%%
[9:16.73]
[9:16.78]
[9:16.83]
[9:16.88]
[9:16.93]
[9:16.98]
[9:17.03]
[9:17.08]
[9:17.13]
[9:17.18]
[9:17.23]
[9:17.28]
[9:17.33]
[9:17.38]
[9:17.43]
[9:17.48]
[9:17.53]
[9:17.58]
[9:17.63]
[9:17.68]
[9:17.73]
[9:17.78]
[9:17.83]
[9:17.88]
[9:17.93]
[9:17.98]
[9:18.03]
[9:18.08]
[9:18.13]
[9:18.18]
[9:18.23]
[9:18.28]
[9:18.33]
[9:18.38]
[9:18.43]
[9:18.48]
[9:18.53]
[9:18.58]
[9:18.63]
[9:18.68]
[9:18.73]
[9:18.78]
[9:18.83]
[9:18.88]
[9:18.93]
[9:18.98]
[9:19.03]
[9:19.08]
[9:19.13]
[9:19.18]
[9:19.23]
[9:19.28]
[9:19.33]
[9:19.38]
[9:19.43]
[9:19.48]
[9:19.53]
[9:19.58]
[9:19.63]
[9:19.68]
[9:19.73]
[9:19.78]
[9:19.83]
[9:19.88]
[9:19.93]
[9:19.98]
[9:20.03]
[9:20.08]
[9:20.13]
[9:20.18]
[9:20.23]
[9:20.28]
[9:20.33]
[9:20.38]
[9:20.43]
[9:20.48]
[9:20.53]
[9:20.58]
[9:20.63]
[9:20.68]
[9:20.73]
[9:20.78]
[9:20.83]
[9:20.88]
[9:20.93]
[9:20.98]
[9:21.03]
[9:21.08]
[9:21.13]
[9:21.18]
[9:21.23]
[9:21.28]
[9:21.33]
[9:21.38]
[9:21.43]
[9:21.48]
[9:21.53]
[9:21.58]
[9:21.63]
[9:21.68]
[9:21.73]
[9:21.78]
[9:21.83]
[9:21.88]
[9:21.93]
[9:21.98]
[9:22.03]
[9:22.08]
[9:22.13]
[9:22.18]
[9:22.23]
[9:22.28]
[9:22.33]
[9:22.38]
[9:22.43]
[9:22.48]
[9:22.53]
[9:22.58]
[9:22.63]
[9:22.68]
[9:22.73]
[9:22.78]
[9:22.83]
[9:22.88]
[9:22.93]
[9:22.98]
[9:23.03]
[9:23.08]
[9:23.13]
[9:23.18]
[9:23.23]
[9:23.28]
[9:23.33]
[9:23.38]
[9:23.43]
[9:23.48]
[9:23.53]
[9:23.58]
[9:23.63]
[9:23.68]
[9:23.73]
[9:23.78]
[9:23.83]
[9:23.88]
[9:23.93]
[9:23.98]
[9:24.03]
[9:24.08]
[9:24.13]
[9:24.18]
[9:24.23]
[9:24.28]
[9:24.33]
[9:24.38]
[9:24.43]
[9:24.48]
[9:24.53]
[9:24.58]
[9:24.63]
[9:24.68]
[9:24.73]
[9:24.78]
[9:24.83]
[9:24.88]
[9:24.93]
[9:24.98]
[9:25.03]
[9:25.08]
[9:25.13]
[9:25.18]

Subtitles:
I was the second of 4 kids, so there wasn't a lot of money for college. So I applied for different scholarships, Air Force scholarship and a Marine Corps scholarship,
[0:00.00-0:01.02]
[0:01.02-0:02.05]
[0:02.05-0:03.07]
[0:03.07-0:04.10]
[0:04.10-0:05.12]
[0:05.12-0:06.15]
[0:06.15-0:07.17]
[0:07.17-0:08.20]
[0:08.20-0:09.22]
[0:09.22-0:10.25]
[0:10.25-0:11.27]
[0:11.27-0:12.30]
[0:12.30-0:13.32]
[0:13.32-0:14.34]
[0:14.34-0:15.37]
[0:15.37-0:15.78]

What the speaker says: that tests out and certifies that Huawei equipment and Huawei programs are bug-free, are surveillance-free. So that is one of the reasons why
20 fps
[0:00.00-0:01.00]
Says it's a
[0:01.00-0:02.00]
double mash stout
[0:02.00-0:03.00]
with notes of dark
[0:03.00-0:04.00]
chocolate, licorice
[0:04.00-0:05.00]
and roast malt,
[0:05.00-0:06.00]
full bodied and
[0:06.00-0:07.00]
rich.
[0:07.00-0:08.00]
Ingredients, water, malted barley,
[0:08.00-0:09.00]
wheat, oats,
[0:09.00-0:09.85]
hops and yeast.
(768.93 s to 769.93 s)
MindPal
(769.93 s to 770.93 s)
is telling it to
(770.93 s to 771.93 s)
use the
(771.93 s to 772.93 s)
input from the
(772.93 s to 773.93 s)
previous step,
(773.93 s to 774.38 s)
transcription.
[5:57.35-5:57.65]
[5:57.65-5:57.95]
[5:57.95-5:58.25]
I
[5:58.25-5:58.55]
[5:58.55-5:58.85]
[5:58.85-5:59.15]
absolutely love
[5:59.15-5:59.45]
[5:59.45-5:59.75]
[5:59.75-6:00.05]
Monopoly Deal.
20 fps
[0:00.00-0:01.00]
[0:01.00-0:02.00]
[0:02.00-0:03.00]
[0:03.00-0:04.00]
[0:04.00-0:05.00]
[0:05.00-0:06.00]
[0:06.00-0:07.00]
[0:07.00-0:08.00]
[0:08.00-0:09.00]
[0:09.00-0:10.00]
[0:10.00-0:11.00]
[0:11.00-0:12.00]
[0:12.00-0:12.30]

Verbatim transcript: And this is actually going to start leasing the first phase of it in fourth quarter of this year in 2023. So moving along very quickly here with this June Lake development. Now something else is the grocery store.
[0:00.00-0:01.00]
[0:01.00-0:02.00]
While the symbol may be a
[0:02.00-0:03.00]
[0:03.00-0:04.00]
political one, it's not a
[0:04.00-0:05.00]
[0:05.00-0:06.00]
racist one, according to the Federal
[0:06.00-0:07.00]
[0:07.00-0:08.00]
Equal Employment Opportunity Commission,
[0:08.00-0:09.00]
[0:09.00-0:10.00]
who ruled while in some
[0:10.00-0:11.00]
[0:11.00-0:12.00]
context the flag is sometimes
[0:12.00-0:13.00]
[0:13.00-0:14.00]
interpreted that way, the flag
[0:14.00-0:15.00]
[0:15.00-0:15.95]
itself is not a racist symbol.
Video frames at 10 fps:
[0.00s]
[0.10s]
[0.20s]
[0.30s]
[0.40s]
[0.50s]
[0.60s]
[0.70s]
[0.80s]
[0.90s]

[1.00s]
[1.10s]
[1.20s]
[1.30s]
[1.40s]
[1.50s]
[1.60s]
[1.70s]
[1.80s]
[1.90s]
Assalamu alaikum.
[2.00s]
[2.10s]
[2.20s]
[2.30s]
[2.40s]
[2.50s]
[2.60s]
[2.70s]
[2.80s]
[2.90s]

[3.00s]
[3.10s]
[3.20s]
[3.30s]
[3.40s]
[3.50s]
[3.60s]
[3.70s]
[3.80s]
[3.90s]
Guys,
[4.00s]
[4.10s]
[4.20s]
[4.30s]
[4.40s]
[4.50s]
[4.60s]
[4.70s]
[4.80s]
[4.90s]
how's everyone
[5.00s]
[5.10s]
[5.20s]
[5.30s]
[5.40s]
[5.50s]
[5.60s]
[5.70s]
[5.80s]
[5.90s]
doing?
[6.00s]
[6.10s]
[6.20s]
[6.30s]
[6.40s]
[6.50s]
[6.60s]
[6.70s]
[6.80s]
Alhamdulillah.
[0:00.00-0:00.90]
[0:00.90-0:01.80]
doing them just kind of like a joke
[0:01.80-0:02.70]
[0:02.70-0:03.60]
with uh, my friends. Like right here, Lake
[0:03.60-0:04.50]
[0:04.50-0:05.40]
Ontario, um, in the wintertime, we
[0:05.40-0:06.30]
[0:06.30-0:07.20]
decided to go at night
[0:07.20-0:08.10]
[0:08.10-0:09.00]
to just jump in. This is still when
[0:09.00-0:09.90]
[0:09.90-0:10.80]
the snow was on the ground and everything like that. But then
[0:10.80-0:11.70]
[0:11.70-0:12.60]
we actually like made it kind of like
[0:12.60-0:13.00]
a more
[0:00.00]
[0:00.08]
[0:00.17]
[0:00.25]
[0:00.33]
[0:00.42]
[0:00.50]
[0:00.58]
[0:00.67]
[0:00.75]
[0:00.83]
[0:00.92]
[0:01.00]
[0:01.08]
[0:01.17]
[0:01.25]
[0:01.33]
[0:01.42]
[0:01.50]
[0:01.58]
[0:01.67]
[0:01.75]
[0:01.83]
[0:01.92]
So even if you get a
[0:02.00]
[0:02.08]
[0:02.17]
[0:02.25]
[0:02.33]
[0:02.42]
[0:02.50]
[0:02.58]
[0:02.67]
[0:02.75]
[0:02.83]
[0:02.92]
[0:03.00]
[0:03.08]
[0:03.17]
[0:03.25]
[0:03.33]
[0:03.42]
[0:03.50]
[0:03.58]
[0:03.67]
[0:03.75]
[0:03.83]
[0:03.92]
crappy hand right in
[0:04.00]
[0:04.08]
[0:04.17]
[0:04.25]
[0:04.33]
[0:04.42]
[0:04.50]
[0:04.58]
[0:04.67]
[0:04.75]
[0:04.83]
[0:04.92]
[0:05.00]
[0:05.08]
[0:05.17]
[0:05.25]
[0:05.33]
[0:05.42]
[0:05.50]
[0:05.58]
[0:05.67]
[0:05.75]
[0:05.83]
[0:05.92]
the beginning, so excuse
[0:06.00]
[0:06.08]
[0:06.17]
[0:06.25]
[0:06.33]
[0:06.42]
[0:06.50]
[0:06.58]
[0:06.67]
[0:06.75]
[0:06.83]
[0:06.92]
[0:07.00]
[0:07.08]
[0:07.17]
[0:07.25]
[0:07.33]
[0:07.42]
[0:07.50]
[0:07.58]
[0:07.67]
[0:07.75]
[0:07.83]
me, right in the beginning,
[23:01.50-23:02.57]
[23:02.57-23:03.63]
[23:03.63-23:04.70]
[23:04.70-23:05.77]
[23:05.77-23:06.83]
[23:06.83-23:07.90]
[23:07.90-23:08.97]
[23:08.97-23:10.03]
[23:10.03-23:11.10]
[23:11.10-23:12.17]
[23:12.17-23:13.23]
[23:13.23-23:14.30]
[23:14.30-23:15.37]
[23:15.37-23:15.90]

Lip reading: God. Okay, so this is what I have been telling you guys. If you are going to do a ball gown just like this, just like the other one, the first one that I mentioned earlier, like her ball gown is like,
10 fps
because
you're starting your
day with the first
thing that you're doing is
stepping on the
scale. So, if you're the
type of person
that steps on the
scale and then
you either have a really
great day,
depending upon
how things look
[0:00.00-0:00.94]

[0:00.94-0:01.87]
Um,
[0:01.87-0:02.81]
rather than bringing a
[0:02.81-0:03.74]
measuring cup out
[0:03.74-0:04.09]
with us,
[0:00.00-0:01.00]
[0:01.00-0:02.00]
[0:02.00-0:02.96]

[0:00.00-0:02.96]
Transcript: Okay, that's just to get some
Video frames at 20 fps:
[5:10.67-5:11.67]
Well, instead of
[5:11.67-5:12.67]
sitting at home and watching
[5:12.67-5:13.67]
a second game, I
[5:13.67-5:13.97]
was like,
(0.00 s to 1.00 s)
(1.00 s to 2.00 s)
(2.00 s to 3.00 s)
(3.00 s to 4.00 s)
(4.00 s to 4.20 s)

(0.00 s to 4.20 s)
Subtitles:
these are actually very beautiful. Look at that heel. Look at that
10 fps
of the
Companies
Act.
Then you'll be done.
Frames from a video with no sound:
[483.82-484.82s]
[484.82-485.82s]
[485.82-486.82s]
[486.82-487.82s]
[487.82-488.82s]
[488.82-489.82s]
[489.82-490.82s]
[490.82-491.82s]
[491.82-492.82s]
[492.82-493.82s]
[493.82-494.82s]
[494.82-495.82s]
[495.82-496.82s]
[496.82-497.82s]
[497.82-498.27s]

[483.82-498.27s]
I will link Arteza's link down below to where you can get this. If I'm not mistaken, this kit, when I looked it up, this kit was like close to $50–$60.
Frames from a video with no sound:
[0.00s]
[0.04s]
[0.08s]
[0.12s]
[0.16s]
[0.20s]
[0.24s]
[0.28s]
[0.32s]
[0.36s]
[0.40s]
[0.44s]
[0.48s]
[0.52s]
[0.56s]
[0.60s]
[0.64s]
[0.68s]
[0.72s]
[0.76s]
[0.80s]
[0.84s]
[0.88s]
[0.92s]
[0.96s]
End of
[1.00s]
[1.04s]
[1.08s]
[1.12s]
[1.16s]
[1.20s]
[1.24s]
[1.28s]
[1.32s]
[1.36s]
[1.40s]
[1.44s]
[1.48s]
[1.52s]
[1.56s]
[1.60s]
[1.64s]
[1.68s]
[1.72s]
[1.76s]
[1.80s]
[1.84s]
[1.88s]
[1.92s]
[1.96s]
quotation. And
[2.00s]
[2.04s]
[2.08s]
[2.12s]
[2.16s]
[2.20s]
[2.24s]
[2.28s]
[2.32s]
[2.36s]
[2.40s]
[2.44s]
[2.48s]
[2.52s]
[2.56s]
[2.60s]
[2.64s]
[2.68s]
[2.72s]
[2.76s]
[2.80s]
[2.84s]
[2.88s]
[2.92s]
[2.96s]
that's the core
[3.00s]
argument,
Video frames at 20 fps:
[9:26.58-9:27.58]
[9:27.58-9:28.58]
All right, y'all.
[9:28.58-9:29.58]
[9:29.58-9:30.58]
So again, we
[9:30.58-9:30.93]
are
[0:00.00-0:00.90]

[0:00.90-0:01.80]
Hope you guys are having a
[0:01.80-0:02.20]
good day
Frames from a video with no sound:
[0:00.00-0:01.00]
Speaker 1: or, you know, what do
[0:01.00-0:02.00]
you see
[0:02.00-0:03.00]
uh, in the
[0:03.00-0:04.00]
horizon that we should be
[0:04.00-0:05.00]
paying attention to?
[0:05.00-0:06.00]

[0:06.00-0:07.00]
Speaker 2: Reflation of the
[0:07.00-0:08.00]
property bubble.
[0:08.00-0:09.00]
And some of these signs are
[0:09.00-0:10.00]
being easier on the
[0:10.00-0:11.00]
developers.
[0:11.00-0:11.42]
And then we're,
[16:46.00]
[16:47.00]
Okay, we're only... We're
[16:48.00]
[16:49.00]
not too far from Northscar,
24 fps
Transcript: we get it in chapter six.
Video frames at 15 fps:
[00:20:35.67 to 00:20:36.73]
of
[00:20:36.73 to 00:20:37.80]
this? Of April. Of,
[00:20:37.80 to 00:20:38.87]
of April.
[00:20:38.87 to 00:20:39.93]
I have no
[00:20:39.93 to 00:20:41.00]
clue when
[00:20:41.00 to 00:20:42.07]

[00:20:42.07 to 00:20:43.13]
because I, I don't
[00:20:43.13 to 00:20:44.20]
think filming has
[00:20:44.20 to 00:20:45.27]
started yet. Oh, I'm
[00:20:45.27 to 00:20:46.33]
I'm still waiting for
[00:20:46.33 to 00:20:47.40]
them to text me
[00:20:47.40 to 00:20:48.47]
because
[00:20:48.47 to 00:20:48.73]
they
%%
> **TASK REQUIREMENTS**
Locate the line with "[00:20:46.33 to 00:20:47.40]" in the entries above; extract it and every line after it, verbatim.

> **WRITTEN ANSWER**
[00:20:46.33 to 00:20:47.40]
them to text me
[00:20:47.40 to 00:20:48.47]
because
[00:20:48.47 to 00:20:48.73]
they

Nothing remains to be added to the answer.